> _WHAT TO PRODUCE_: In the data that follows, find the line with "[2.00-3.00s]"; transcribe it, every later line up to the one with "(170.44 s to 171.44 s)", and that line as well, exactly and with no others.

> _TASK INPUTS_:
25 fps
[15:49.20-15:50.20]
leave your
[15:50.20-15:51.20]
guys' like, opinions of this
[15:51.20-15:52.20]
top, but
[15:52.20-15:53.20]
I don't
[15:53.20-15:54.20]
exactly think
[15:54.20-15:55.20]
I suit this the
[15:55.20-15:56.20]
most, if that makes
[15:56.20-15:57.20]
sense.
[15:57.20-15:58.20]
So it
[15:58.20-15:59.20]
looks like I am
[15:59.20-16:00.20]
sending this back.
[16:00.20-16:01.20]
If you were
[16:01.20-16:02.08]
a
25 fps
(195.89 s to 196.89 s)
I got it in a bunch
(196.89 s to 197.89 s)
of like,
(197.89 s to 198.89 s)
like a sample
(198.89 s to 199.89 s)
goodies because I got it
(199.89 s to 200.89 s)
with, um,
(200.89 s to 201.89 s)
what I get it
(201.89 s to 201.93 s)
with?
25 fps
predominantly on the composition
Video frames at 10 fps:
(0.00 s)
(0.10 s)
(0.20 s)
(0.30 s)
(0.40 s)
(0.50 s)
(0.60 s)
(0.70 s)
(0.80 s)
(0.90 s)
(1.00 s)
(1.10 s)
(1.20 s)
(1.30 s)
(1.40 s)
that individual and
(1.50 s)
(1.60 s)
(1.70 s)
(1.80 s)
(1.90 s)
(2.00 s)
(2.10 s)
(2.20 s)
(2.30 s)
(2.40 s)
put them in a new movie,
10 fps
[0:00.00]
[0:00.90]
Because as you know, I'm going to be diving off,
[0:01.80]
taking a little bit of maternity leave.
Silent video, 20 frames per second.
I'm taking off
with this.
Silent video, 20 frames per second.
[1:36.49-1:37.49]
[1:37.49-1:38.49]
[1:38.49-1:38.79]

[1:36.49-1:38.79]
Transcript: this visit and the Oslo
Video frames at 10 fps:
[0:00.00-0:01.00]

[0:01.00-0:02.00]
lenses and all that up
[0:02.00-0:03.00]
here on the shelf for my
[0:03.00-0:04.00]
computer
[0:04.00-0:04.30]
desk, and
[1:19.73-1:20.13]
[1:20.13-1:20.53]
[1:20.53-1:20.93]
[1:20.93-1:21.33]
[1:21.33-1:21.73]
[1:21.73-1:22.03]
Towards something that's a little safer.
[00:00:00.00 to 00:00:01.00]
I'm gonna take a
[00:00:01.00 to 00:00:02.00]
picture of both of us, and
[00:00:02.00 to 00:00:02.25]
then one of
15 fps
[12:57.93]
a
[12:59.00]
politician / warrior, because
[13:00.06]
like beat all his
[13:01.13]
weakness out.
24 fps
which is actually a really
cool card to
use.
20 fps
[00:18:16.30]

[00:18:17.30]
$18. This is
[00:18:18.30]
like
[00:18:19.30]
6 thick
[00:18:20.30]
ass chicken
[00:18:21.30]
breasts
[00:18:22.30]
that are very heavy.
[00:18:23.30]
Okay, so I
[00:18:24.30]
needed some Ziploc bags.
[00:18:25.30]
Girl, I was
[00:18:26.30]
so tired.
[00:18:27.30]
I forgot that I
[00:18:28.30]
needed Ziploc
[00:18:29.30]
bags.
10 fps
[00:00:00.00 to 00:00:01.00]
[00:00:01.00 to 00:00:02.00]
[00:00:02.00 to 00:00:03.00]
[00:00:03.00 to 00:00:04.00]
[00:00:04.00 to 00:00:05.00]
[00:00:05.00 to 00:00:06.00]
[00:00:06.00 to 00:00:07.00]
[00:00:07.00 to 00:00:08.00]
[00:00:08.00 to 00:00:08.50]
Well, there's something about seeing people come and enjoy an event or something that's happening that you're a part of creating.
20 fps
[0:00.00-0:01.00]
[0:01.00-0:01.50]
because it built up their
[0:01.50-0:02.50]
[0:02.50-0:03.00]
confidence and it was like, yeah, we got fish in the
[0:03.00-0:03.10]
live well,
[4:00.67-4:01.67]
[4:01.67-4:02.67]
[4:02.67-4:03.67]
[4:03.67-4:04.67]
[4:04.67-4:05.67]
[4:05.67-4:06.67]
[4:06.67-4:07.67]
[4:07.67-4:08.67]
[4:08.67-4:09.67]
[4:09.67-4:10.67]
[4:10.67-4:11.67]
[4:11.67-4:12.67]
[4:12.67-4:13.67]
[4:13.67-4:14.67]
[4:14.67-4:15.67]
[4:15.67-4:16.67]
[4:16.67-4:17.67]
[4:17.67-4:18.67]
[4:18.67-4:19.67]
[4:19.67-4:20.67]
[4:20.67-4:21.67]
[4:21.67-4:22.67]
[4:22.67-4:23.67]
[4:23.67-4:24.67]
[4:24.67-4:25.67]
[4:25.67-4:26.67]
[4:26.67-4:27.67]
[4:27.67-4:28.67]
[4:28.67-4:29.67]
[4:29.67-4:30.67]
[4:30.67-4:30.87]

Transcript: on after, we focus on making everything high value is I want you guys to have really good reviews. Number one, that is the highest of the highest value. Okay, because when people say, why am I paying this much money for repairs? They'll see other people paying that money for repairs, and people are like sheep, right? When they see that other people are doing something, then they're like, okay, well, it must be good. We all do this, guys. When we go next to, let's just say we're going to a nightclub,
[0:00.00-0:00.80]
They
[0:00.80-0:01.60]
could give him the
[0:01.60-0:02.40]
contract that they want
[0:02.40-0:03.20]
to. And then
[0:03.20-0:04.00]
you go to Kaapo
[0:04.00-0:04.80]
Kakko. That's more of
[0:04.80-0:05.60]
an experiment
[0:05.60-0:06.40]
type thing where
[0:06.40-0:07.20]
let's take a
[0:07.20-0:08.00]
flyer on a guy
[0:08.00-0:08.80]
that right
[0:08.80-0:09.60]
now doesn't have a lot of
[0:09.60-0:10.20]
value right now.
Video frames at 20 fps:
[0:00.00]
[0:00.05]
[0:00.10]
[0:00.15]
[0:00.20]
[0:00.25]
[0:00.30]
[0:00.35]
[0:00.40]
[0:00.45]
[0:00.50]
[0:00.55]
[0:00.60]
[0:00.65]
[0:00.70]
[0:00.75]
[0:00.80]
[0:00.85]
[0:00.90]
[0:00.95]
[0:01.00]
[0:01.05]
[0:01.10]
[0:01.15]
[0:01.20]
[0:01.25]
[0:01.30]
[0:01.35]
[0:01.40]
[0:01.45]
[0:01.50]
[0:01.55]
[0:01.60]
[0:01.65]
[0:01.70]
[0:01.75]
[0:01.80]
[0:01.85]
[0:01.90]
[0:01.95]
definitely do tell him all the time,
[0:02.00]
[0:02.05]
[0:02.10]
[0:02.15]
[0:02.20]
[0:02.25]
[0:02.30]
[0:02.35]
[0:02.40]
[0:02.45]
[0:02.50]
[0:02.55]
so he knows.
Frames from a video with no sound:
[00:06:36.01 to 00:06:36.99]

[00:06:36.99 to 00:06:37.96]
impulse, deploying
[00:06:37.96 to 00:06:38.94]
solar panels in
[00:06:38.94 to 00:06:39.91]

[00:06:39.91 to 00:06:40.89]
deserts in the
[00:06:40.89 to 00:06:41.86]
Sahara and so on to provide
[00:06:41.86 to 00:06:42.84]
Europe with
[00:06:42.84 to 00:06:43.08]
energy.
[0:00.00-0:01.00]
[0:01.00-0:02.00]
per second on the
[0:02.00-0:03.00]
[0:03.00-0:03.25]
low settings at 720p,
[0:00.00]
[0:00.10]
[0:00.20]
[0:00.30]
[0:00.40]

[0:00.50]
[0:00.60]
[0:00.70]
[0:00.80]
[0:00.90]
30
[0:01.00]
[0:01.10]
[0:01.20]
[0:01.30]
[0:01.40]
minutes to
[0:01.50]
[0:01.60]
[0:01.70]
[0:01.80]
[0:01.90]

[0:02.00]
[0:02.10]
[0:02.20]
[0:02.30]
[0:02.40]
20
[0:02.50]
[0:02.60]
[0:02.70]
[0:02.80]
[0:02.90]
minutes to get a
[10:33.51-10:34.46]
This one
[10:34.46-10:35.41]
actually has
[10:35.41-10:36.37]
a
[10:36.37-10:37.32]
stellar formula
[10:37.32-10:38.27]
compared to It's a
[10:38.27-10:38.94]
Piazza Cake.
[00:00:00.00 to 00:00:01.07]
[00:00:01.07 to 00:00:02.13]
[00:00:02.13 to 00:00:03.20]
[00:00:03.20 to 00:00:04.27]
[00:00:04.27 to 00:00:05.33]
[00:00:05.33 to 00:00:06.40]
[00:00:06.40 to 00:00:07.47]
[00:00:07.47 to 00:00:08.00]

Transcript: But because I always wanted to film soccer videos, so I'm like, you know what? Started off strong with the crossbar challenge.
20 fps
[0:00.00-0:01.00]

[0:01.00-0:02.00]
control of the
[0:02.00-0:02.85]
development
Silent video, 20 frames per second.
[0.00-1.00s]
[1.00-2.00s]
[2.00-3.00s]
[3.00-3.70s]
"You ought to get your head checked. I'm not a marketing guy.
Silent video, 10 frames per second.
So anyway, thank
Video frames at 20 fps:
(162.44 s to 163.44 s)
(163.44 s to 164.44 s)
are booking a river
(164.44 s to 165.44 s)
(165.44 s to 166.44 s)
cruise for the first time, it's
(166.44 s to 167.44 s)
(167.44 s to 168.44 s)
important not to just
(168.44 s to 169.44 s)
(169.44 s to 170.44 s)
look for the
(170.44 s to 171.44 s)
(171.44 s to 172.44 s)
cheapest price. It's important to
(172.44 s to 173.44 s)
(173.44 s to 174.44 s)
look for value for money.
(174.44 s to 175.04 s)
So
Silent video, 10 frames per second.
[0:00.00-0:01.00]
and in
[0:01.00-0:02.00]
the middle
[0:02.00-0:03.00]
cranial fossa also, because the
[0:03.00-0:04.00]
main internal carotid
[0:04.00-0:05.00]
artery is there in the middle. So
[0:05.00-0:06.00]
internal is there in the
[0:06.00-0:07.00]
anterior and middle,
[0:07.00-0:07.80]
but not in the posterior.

> _THE ANSWER_:
[2.00-3.00s]
[3.00-3.70s]
"You ought to get your head checked. I'm not a marketing guy.
Silent video, 10 frames per second.
So anyway, thank
Video frames at 20 fps:
(162.44 s to 163.44 s)
(163.44 s to 164.44 s)
are booking a river
(164.44 s to 165.44 s)
(165.44 s to 166.44 s)
cruise for the first time, it's
(166.44 s to 167.44 s)
(167.44 s to 168.44 s)
important not to just
(168.44 s to 169.44 s)
(169.44 s to 170.44 s)
look for the
(170.44 s to 171.44 s)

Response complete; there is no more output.